▸ Exercise brief:
Images do not belong in the copy; retype the rest of the entries below exactly.

┄┄┄┄┄┄┄┄┄┄

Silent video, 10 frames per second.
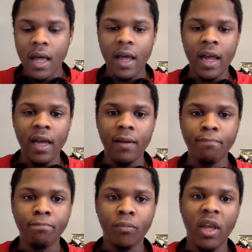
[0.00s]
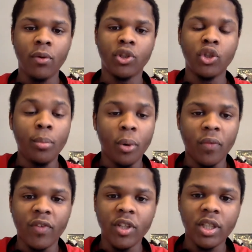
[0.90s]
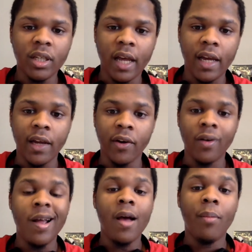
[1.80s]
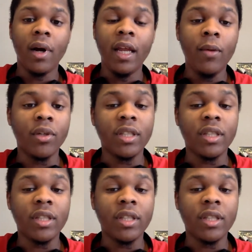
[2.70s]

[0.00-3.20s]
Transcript: and he was super efficient that year, but he was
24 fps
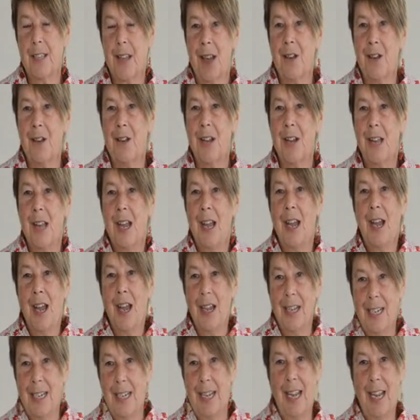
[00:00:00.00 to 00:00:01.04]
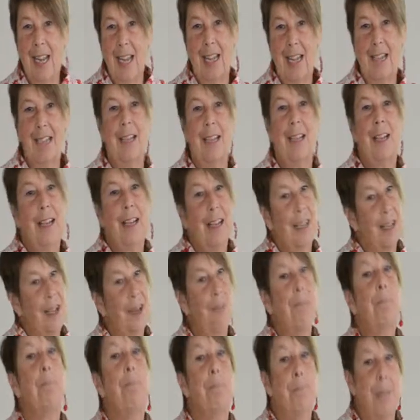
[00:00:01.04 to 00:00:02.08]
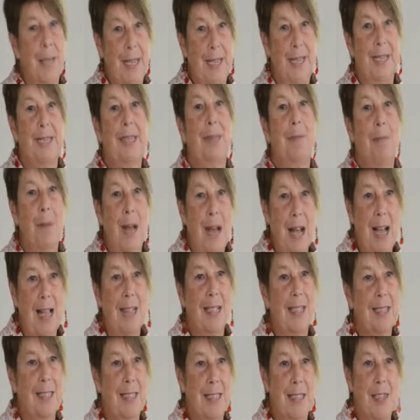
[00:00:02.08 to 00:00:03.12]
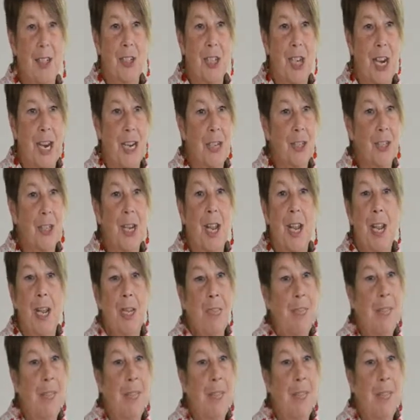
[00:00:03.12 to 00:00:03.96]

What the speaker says: So again, a big policy change.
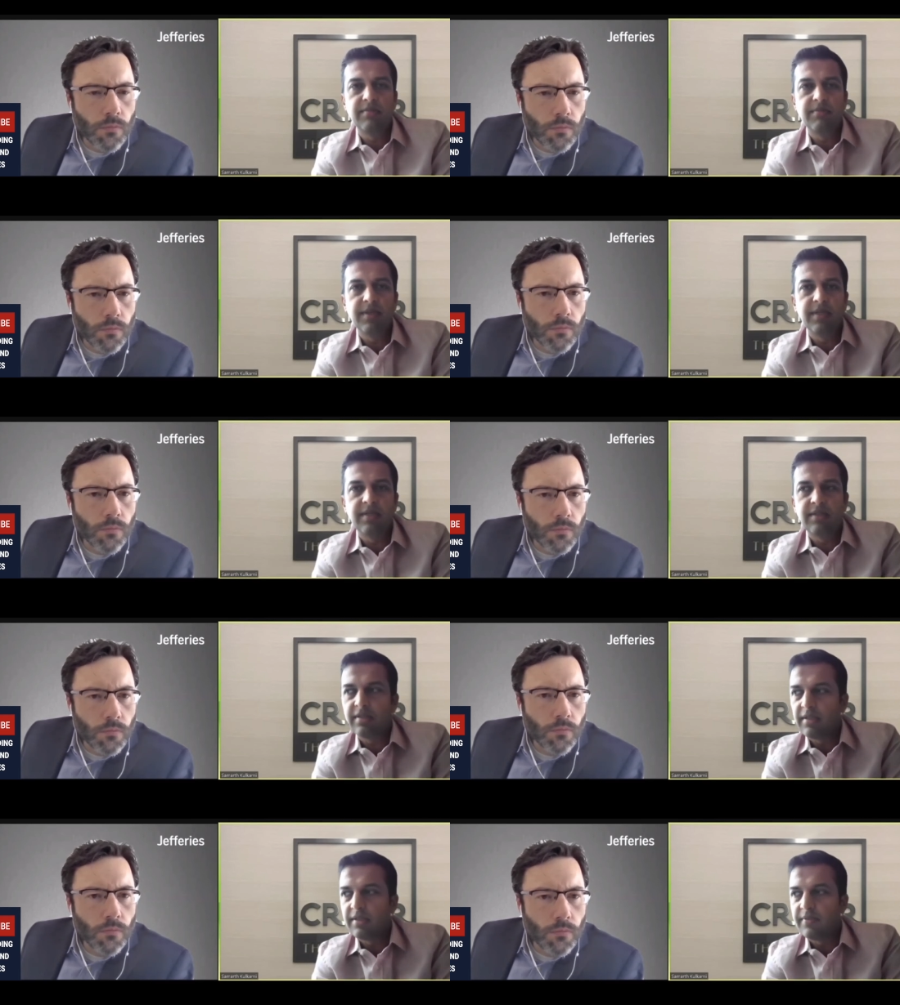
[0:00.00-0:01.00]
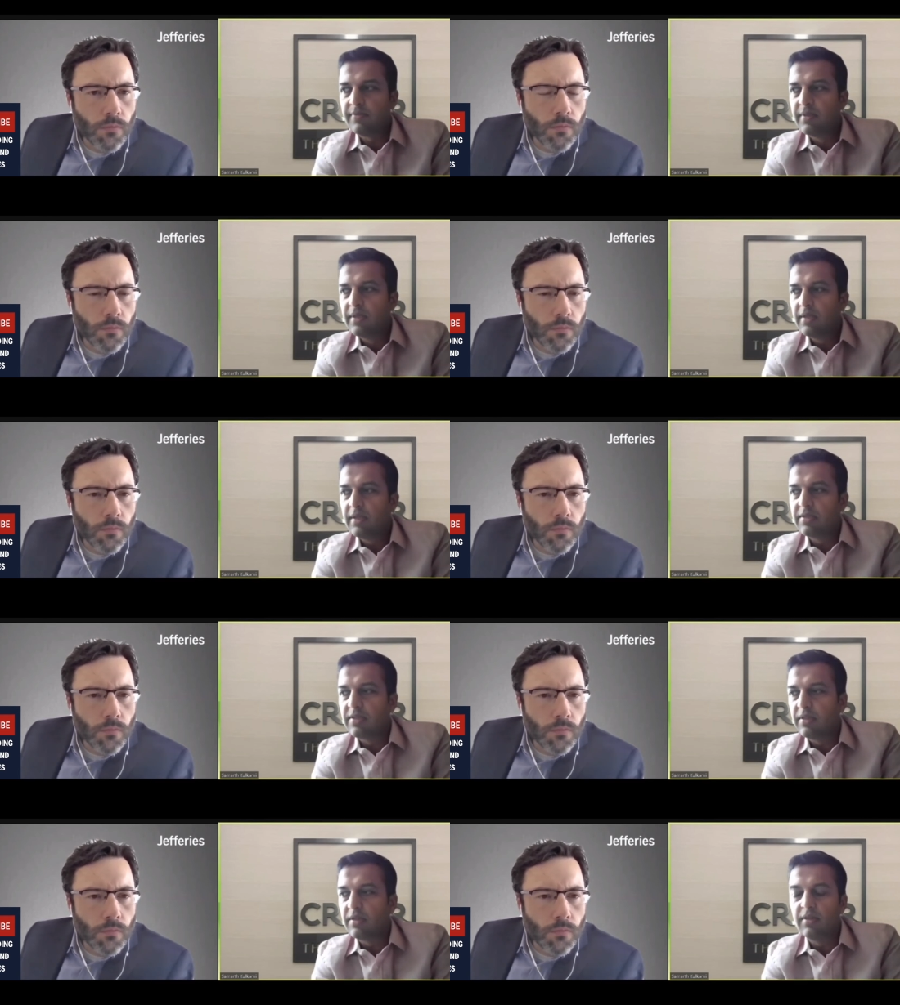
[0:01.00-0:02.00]
Speaker 1: But um, it's
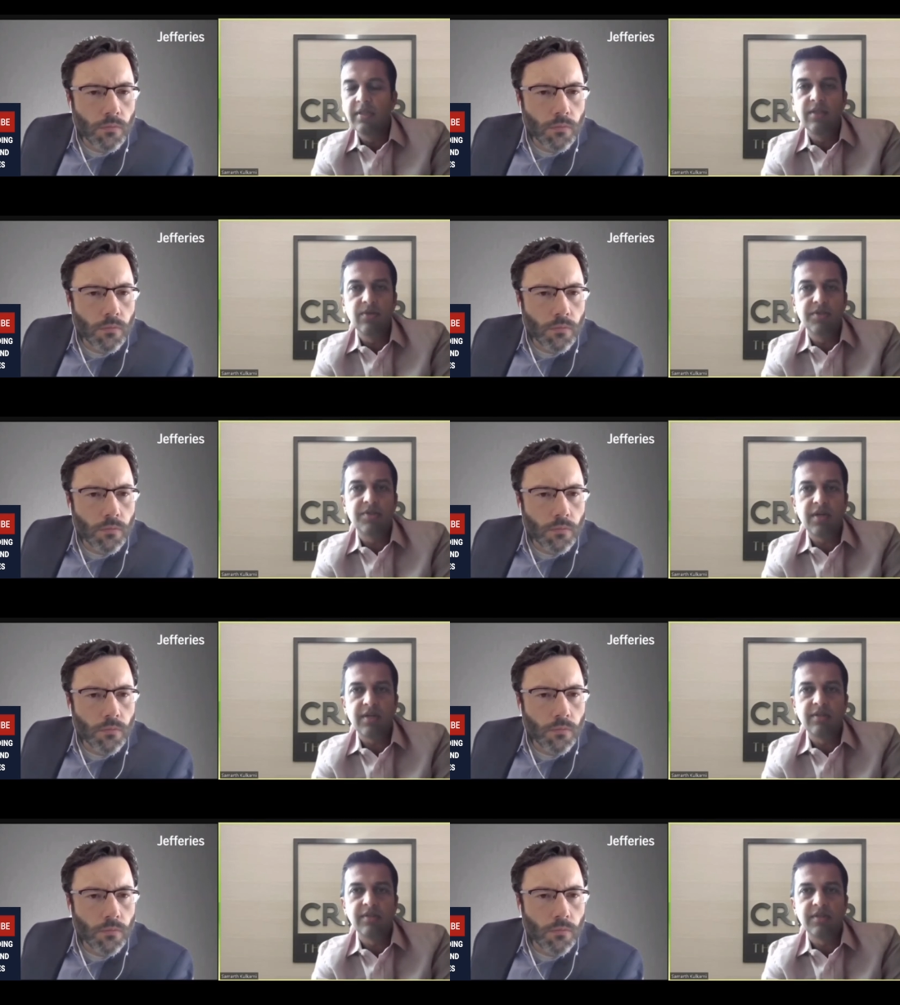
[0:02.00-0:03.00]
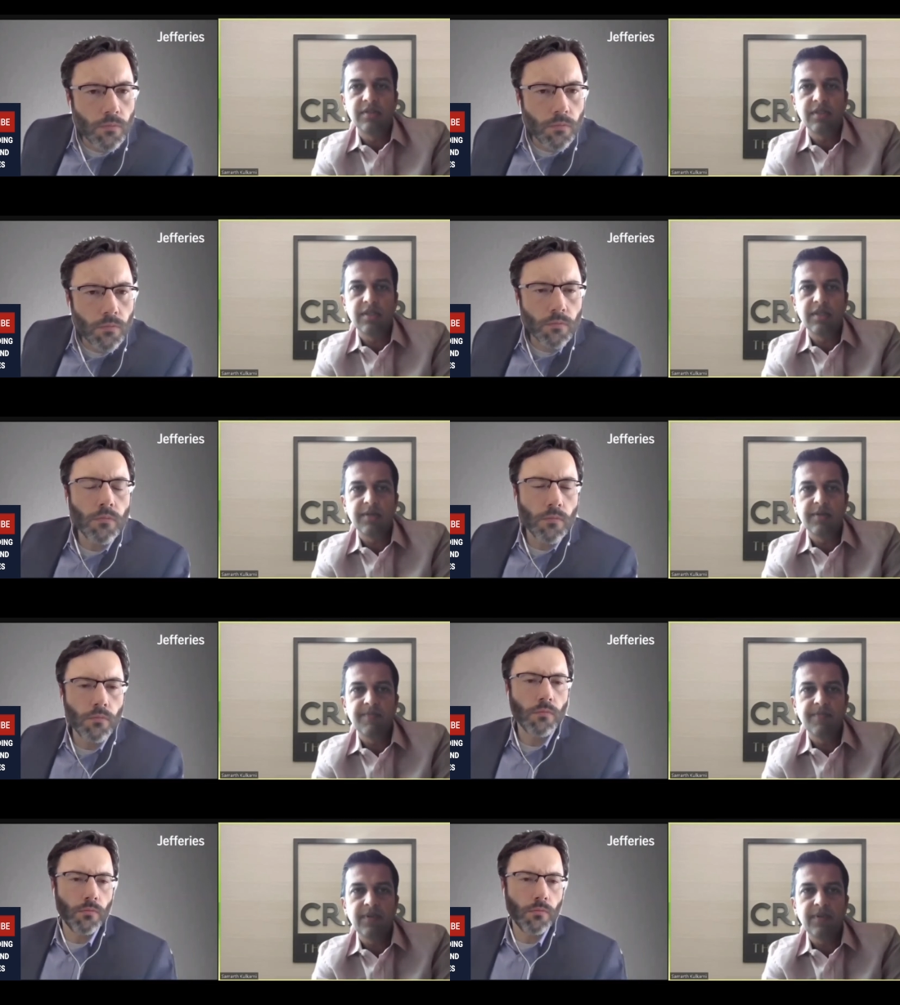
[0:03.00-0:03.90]
still early in those trials, um,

┄┄┄┄┄┄┄┄┄┄

▸ Response to the task:
Silent video, 10 frames per second.
[0.00s]
[0.90s]
[1.80s]
[2.70s]

[0.00-3.20s]
Transcript: and he was super efficient that year, but he was
24 fps
[00:00:00.00 to 00:00:01.04]
[00:00:01.04 to 00:00:02.08]
[00:00:02.08 to 00:00:03.12]
[00:00:03.12 to 00:00:03.96]

What the speaker says: So again, a big policy change.
[0:00.00-0:01.00]
[0:01.00-0:02.00]
Speaker 1: But um, it's
[0:02.00-0:03.00]
[0:03.00-0:03.90]
still early in those trials, um,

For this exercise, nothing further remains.